▶ **PROBLEM**
Each and every line below goes into your answer unchanged, but leave out the images.

───── RAW DATA

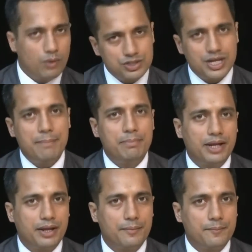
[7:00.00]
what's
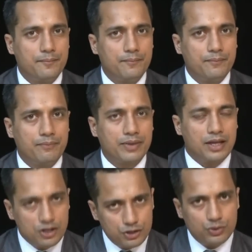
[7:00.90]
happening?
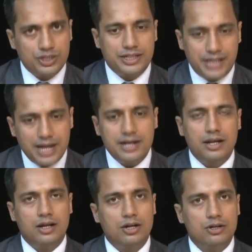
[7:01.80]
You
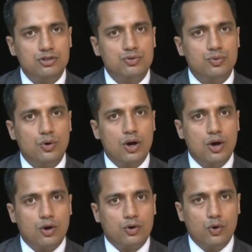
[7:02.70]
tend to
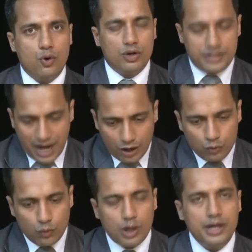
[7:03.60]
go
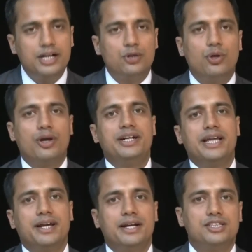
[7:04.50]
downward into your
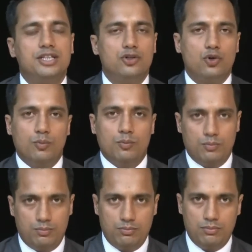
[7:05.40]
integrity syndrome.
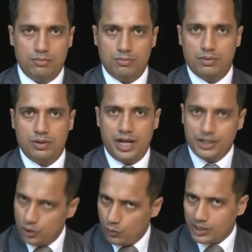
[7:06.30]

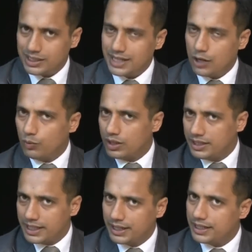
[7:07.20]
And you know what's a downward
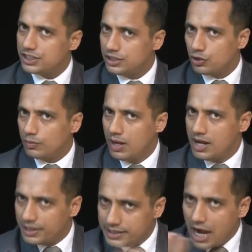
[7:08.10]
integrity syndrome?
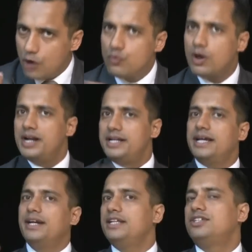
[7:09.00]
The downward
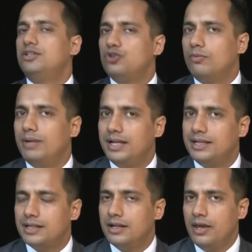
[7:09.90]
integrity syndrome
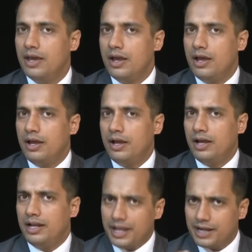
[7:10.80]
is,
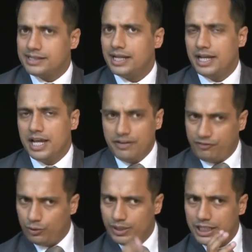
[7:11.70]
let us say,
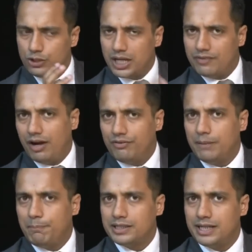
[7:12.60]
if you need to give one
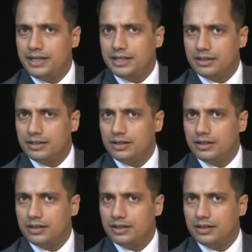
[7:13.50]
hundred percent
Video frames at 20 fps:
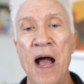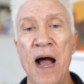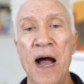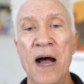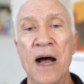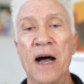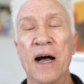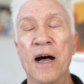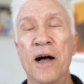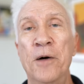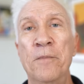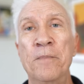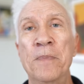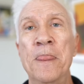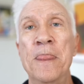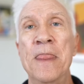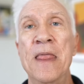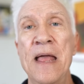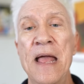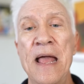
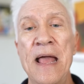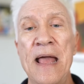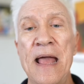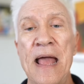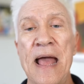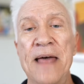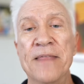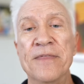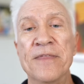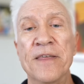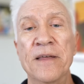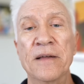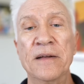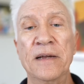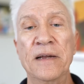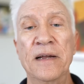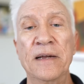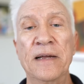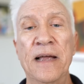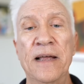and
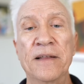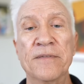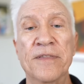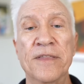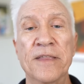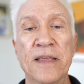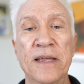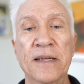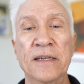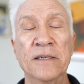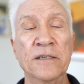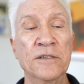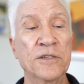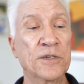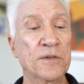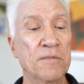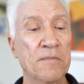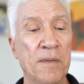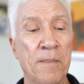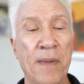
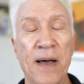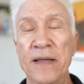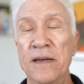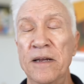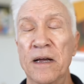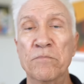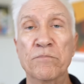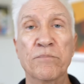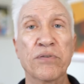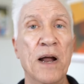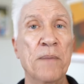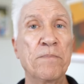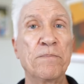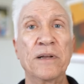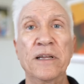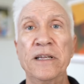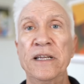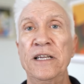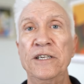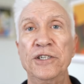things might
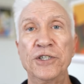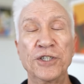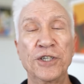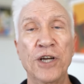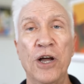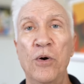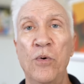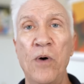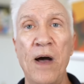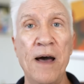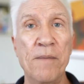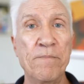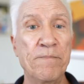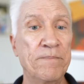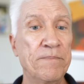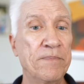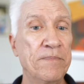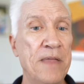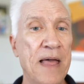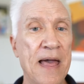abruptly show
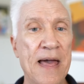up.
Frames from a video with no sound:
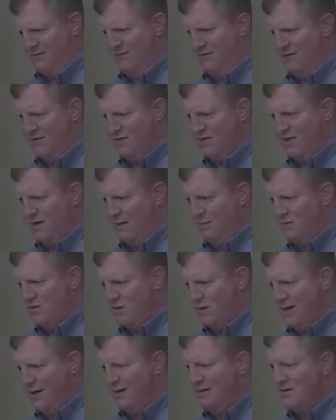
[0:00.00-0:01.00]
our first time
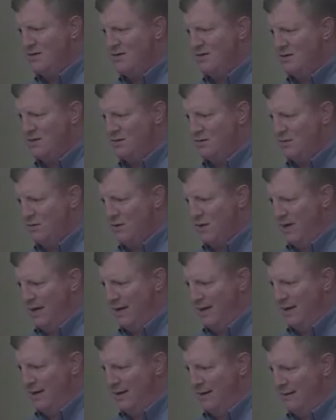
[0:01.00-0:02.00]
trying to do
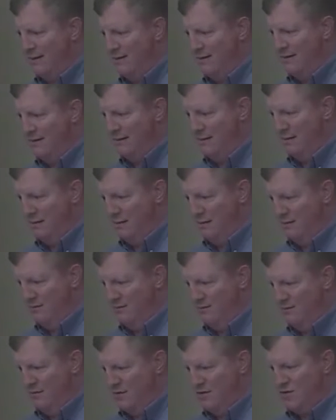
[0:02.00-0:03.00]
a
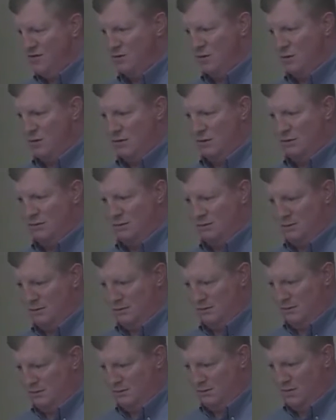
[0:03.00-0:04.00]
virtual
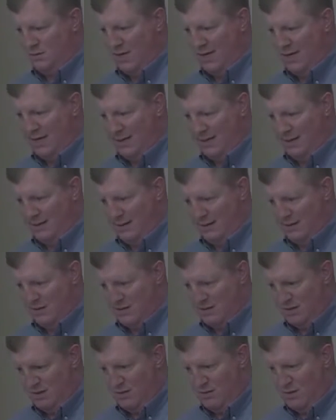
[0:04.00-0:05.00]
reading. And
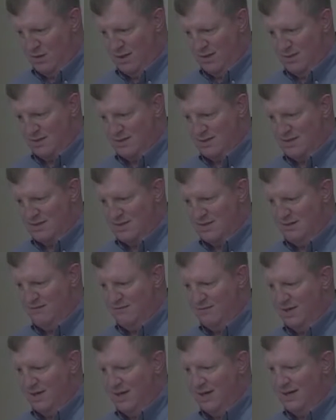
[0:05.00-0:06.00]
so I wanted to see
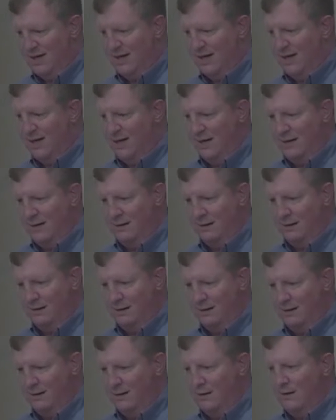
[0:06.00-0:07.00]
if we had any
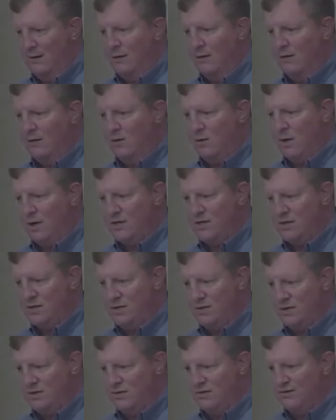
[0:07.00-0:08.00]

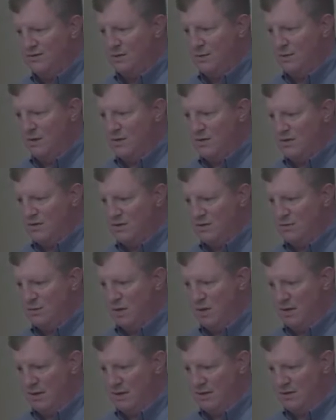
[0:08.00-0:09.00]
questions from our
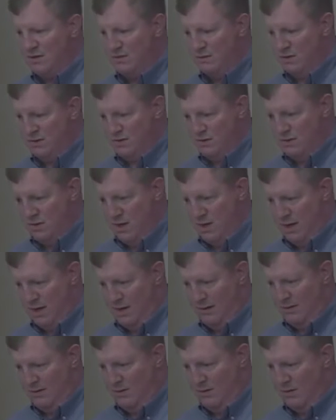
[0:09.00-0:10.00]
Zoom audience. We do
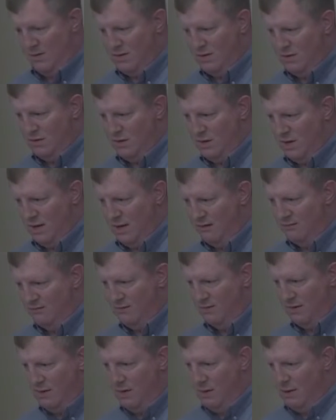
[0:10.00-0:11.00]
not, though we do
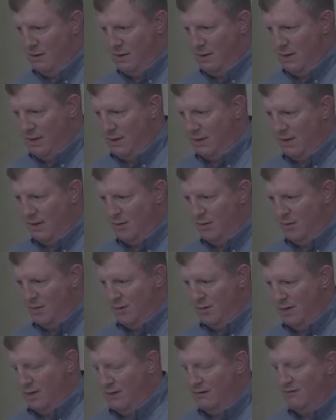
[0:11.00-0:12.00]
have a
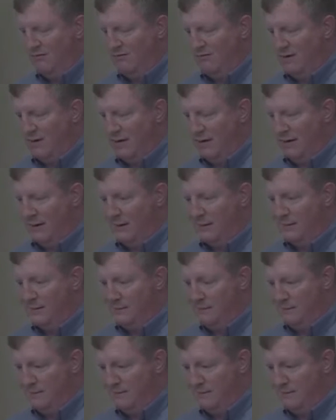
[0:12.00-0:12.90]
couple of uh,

──────────

▶ **RESPONSE AREA**
[7:00.00]
what's
[7:00.90]
happening?
[7:01.80]
You
[7:02.70]
tend to
[7:03.60]
go
[7:04.50]
downward into your
[7:05.40]
integrity syndrome.
[7:06.30]

[7:07.20]
And you know what's a downward
[7:08.10]
integrity syndrome?
[7:09.00]
The downward
[7:09.90]
integrity syndrome
[7:10.80]
is,
[7:11.70]
let us say,
[7:12.60]
if you need to give one
[7:13.50]
hundred percent
Video frames at 20 fps:
and
things might
abruptly show
up.
Frames from a video with no sound:
[0:00.00-0:01.00]
our first time
[0:01.00-0:02.00]
trying to do
[0:02.00-0:03.00]
a
[0:03.00-0:04.00]
virtual
[0:04.00-0:05.00]
reading. And
[0:05.00-0:06.00]
so I wanted to see
[0:06.00-0:07.00]
if we had any
[0:07.00-0:08.00]

[0:08.00-0:09.00]
questions from our
[0:09.00-0:10.00]
Zoom audience. We do
[0:10.00-0:11.00]
not, though we do
[0:11.00-0:12.00]
have a
[0:12.00-0:12.90]
couple of uh,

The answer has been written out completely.